“Emergenza, emergenza. Ma quale emergenza. Se fosse vero non avrebbero fatto passare inutilmente il sabato e forse la domenica. Quando c’é una vera emergenza non ci sono sabati o domeniche. Ma neppure Natale e Pasqua. Ci saremmo aspettati che questa mattina (ieri ndc) si fosse continuato a lavorare. Invece quì non c’é nessuno. A che serve che ci abbiano fatto sgomberare le nostre case; a che serve aver mandato la gente in albergo o in alloggi di fortuna. Ma questi disagi non li avremmo potuti evitare? Invece ci hanno notificato l’ordinanza di sgombero sulla quale, poi, ci sarebbero da dire mille cose. Pensate che abbiamo dovuto firmato un documento sul quale c’é scritto che la casa dissestata la dobbiamo riparare noi. Capite? Poi verbalmente ci hanno detto di lasciar perdere, che non dobbiamo fare niente. E allora a che serve l’ordinanza. Capite? Si sono cautelati alle nostre spalle”.

L’assessore Canuto accompagna sotto la pioggia il geologo per gli accertamenti. A destra l’arch. Marta Caliolo.
Antonio Pedone (sopra nella foto) è arrabbiatissimo. “Mi hanno mandato con la mia famiglia in un bed breakfast dove c’é solo una sedia, senza un tavolo e dove lunedì dovranno mandare gli operai del Comune per togliere un muro e ricavare una cucina. C’é emergenza e rinviano a lunedì. E a mezzogiorno dove porto la mia famiglia per il pranzo.
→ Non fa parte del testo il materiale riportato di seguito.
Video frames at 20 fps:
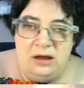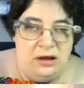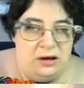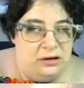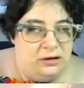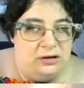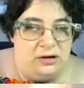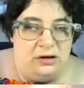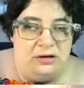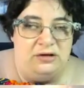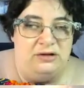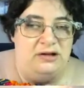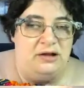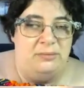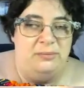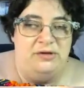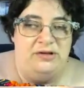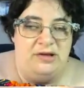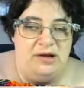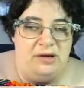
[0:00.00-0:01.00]
So
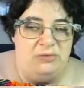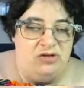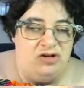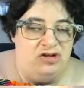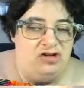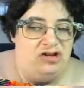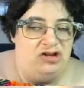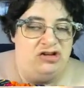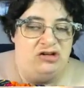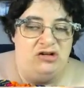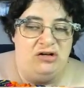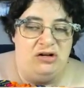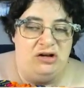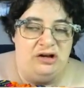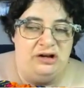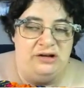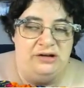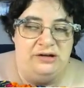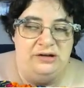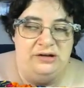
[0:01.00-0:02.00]
sometimes you just
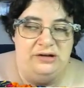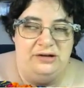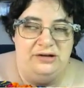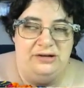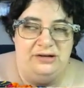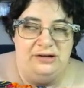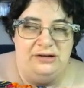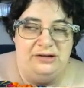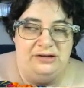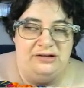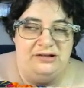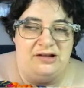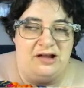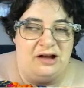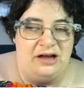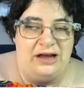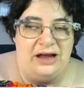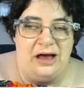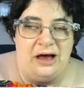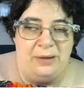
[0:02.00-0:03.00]
gotta
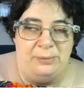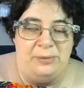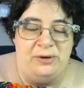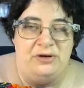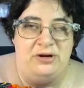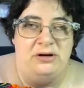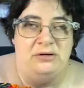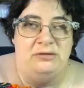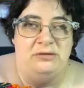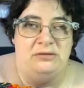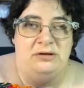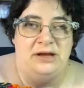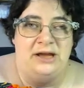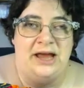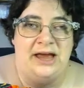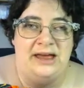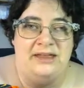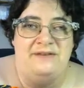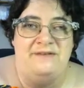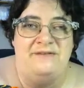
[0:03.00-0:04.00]
suck it up and
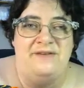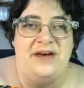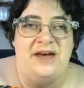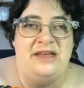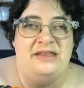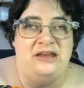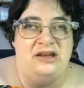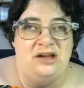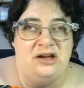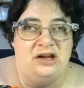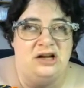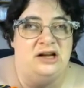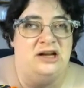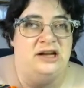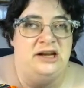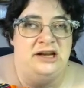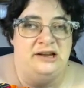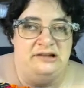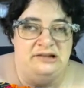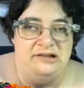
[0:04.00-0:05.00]
get the fact that you're gonna
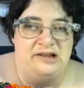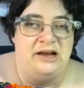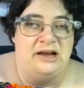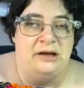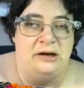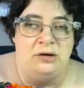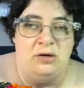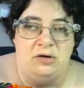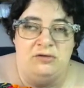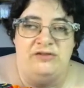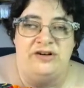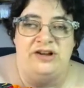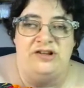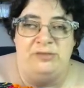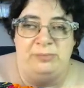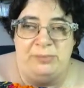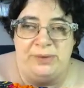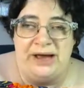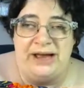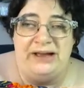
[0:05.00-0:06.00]
need to take a lot of
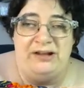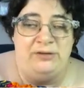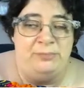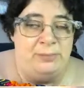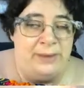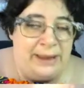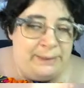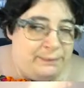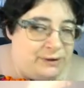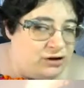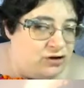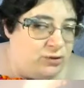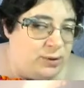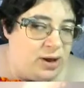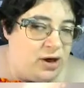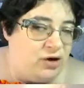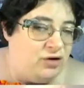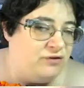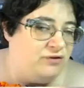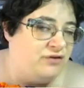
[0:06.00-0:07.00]
rest bakes, maybe do
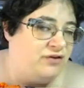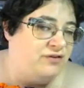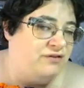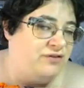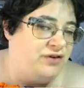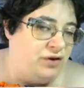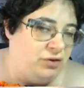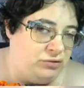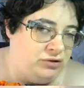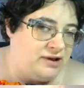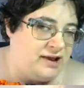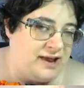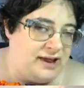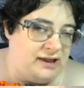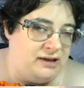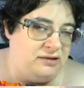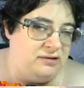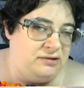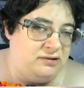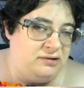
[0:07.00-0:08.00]
it over a few
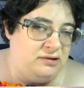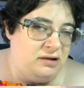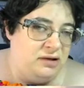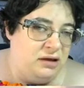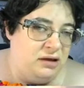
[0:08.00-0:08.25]
days.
Vuol dire che torneremo a casa nostra?”. Antonio assieme alla moglie e ai due figli, il più piccolo di 2 anni e mezzo, stanno vivendo grossi disagi .Sono stati alloggiati in un bed breakfast che dista da casa sua più o meno 10 metri, in piazzetta Dei Ferdinando.”Attaccata al bed breakfast c’é una abitazione che è stata fatta sgomberare. Capite? A questo pu nto potevo benissimo restare a casa mia”.